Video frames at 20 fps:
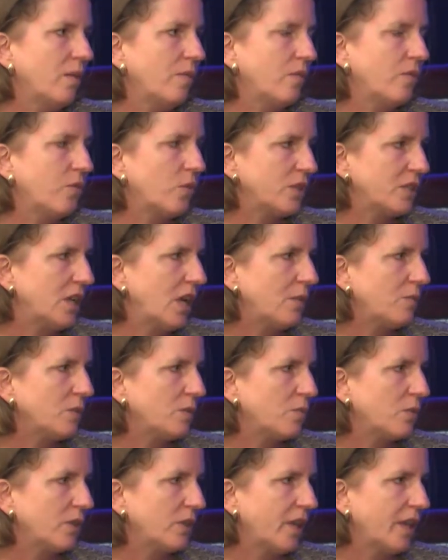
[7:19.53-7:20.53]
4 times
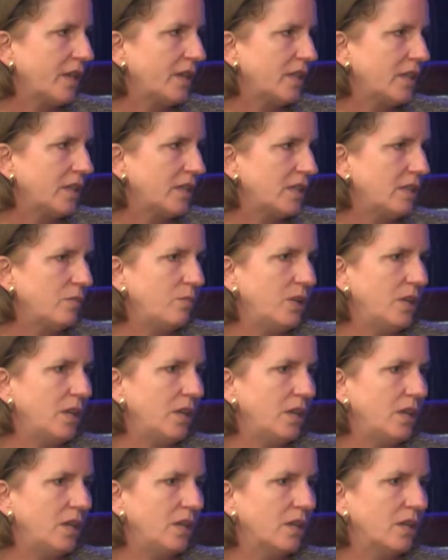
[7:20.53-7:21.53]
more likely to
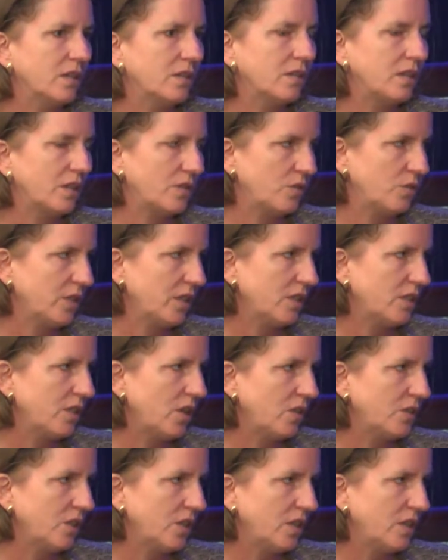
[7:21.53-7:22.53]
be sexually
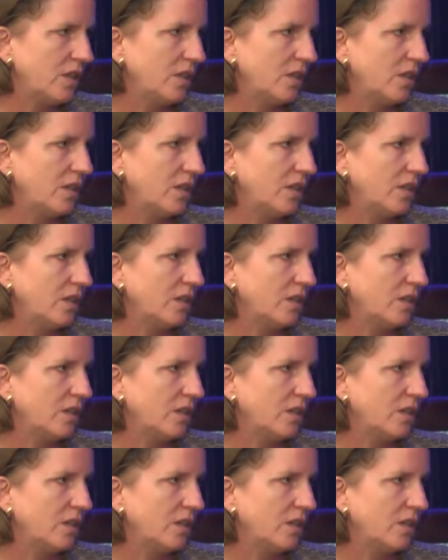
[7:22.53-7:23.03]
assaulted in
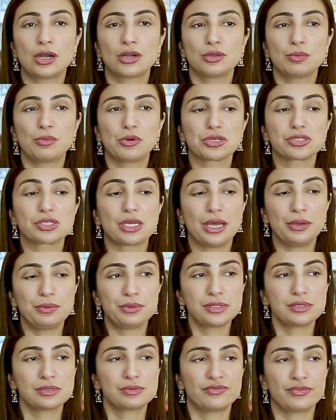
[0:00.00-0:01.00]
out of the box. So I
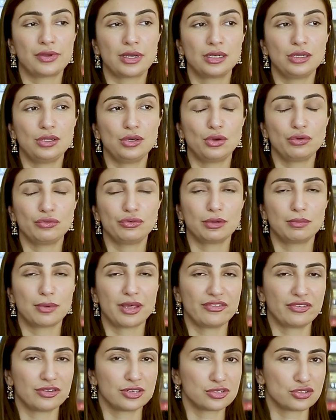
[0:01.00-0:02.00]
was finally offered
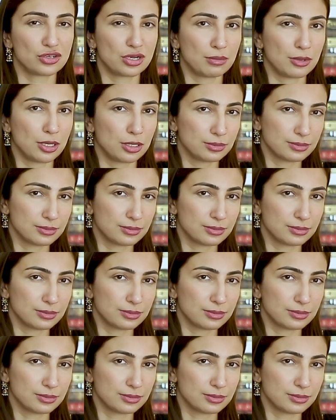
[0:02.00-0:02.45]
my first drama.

____

Instructions to follow
Please write out exactly the lines starting at the one that contains "[7:20.53-7:21.53]" and ending with the final line of the entries, both ends included. Do not write out any pictures.

Completed task
[7:20.53-7:21.53]
more likely to
[7:21.53-7:22.53]
be sexually
[7:22.53-7:23.03]
assaulted in
[0:00.00-0:01.00]
out of the box. So I
[0:01.00-0:02.00]
was finally offered
[0:02.00-0:02.45]
my first drama.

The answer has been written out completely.